Tras el informe , la Oficina del Representante Comercial de Estados Unidos (USTR) recomendó medidas de respuesta por parte de EE. UU., intensificando la respuesta estadounidense para incluir aranceles a las importaciones procedentes de Nicaragua. Las opciones exploradas incluyen un arancel del 100 % sobre todas las importaciones nicaragüenses y aranceles graduales o específicos sobre productos específicos. El informe de la USTR también sugirió la suspensión de los beneficios para Nicaragua en virtud del tratado comercial CAFTA-DR de 2006.
Si bien la investigación y el informe se llevaron a cabo bajo una disposición legal conocida como Sección 301, que permite al USTR tomar medidas contra países con barreras comerciales injustas, el informe de esta semana contenía muchas referencias a la creciente persecución religiosa que lleva a cabo el gobierno nicaragüense bajo el presidente Daniel Ortega y su esposa, la copresidenta Rosario Murillo.
“ El régimen ha reprimido a las organizaciones religiosas”, afirma el informe, “mediante el cierre forzoso y la confiscación de instituciones y propiedades”.
El informe continúa citando varios incidentes destacados de persecución religiosa, incluida la toma de la Universidad Centroamericana dirigida por jesuitas y el acoso a una iglesia con sede en Estados Unidos.
El informe concluye que el creciente hábito de Nicaragua de confiscar propiedades de instituciones religiosas nacionales y extranjeras ha “creado un entorno de alto riesgo para las empresas estadounidenses que invierten y realizan negocios en el país”.
El régimen de Ortega ha atacado agresivamente a la Iglesia católica en Nicaragua desde 2019, cuando algunas iglesias decidieron proteger a los manifestantes estudiantiles de la brutalidad policial.

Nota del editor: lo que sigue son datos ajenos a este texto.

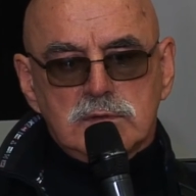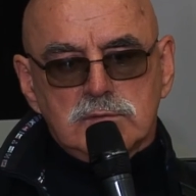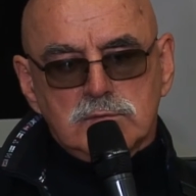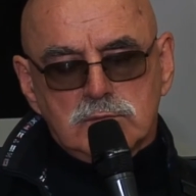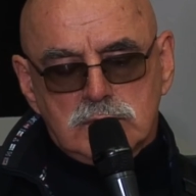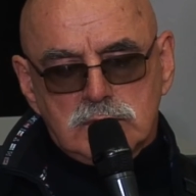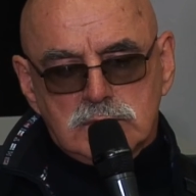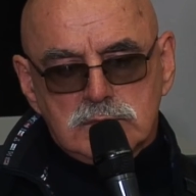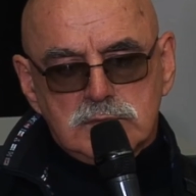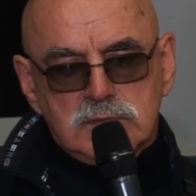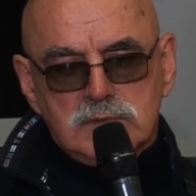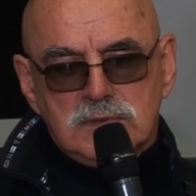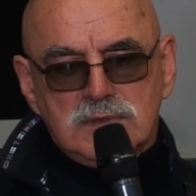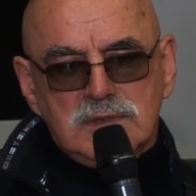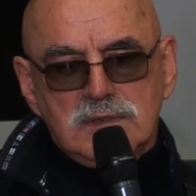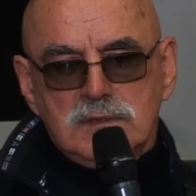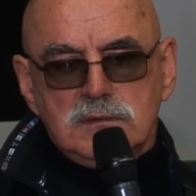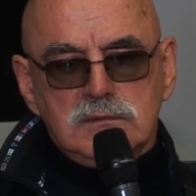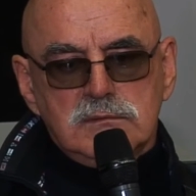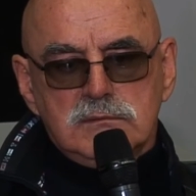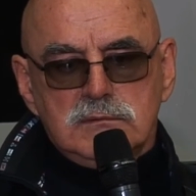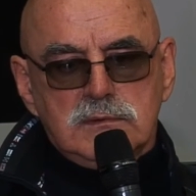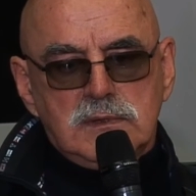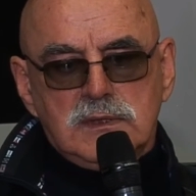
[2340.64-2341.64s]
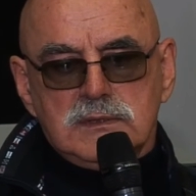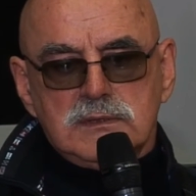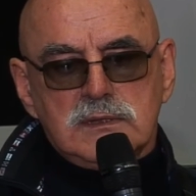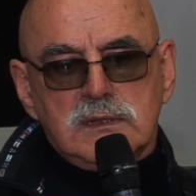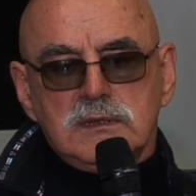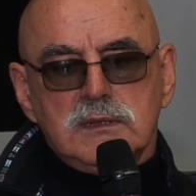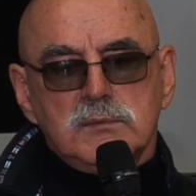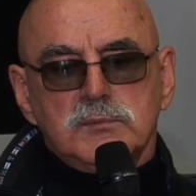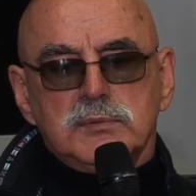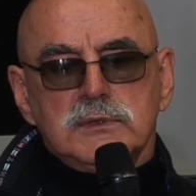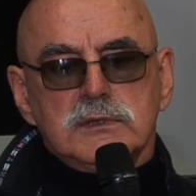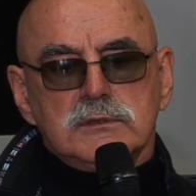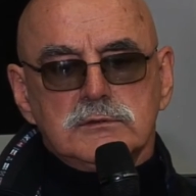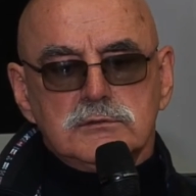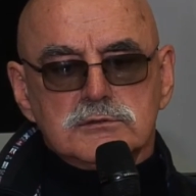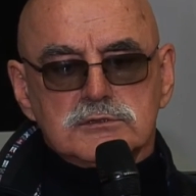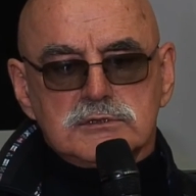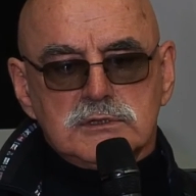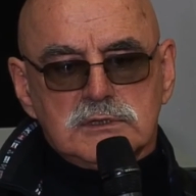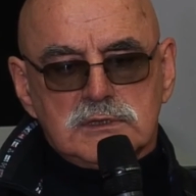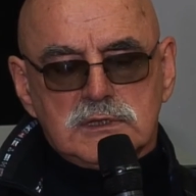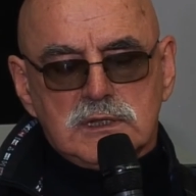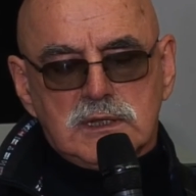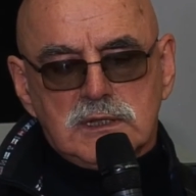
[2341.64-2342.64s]
And this um,
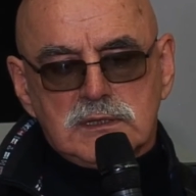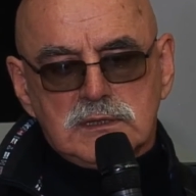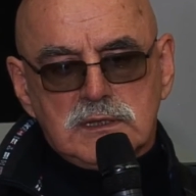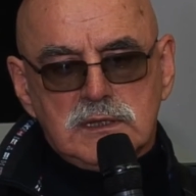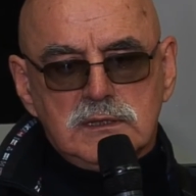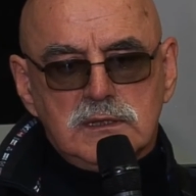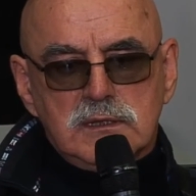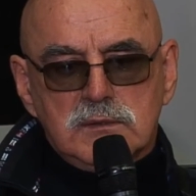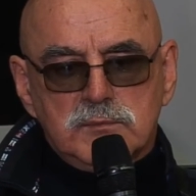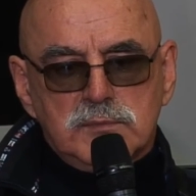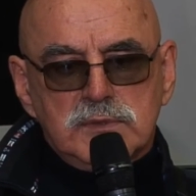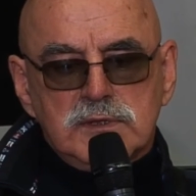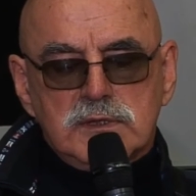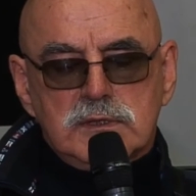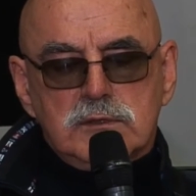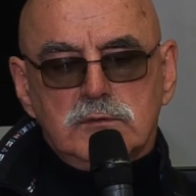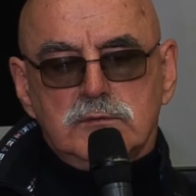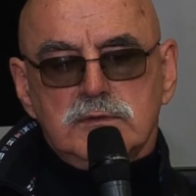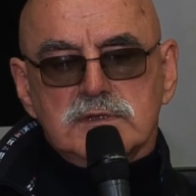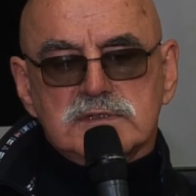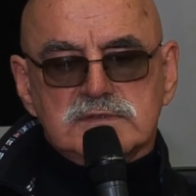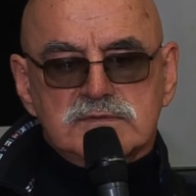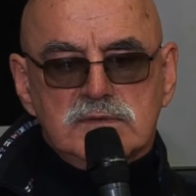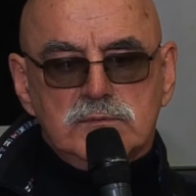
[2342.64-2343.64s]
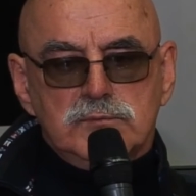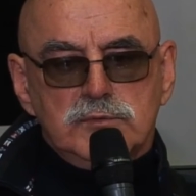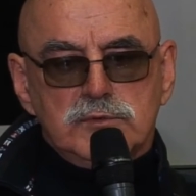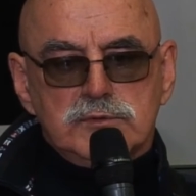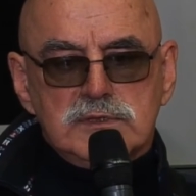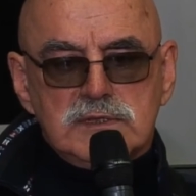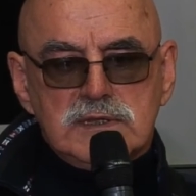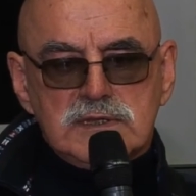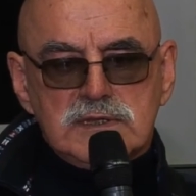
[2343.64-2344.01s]
octagon network was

Considerada una fuerza organizada y una amenaza para el control total del país por parte del presidente, la Iglesia ha enfrentado un aluvión incesante de recursos legales y ha visto cómo muchos de sus líderes han sido encarcelados o exiliados.

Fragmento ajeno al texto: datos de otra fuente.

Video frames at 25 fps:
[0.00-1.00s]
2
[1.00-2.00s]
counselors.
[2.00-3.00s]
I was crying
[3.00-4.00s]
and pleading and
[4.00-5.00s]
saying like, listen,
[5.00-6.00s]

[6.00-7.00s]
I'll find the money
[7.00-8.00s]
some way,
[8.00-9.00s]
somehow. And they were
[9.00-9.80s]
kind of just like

Incluso en el exilio, estos líderes experimentan presión y represión constantes, y el régimen de Ortega amenaza con castigar a sus familiares, amigos y feligreses si hablan en Estados Unidos o en otro lugar.
Nicaragua se retiró del Consejo de Derechos Humanos de la ONU en febrero, días después de que un grupo de expertos de la ONU publicara un informe enérgico en el que lo reprendía por reprimir sistemáticamente los derechos humanos, las normas democráticas y los grupos religiosos.

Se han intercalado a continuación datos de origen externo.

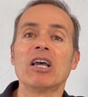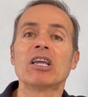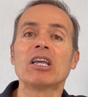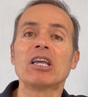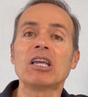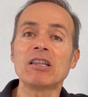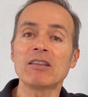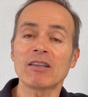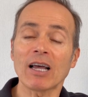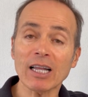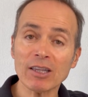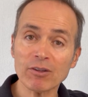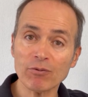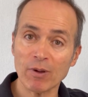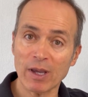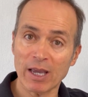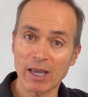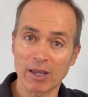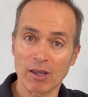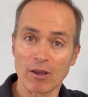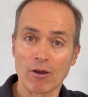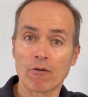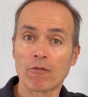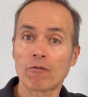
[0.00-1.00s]
In that
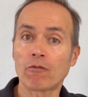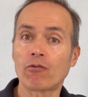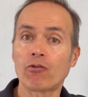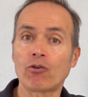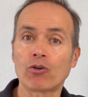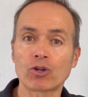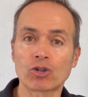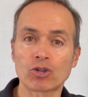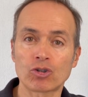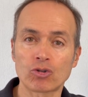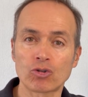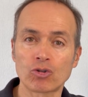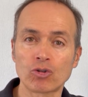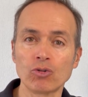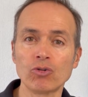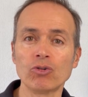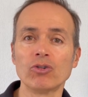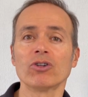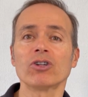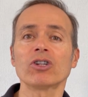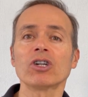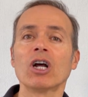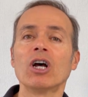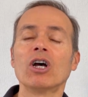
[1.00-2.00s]
way, for
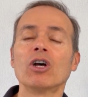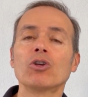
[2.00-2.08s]
sure,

“Estamos presenciando la represión sistemática de cualquiera que se atreva a desafiar el control del poder de Ortega y Murillo”, declaró Ariela Peralta, experta que colaboró en el informe. “Este es un gobierno en guerra con su propio pueblo”.
El régimen de Ortega afirma que la ONU y la Organización de los Estados Americanos (OEA), que han emitido declaraciones en contra de la represión nicaragüense contra grupos religiosos, forman parte de una campaña internacional de desprestigio en su contra. Murillo denunció el informe de la ONU como "falsedades" y "calumnias".
El Departamento de Estado de EE. UU. añadió a Nicaragua a la Lista Especial de Vigilancia (LVE) de países con violaciones particularmente graves de la libertad religiosa en 2019, designación que se mantuvo hasta 2022, cuando pasó a la lista de Países de Particular Preocupación (PCP). Esta última designación indica una mayor preocupación por el estado de la libertad religiosa en Nicaragua y normalmente conlleva ciertas consecuencias legislativas en forma de sanciones.
“El clero y los laicos católicos siguieron sufriendo acoso gubernamental”, afirmó una publicación del Departamento de Estado de Estados Unidos, citando informes de prensa, “incluyendo calumnias, investigaciones arbitrarias por parte de agencias gubernamentales basadas en acusaciones que el clero y los laicos dijeron que eran infundadas, retención de exenciones fiscales y negación de servicios religiosos a presos políticos”.
De manera similar, la USCIRF comenzó a incluir a Nicaragua en su informe en 2020, recomendando que se la agregara a la SWL en ese momento y actualizando su recomendación a la lista CPC en 2023.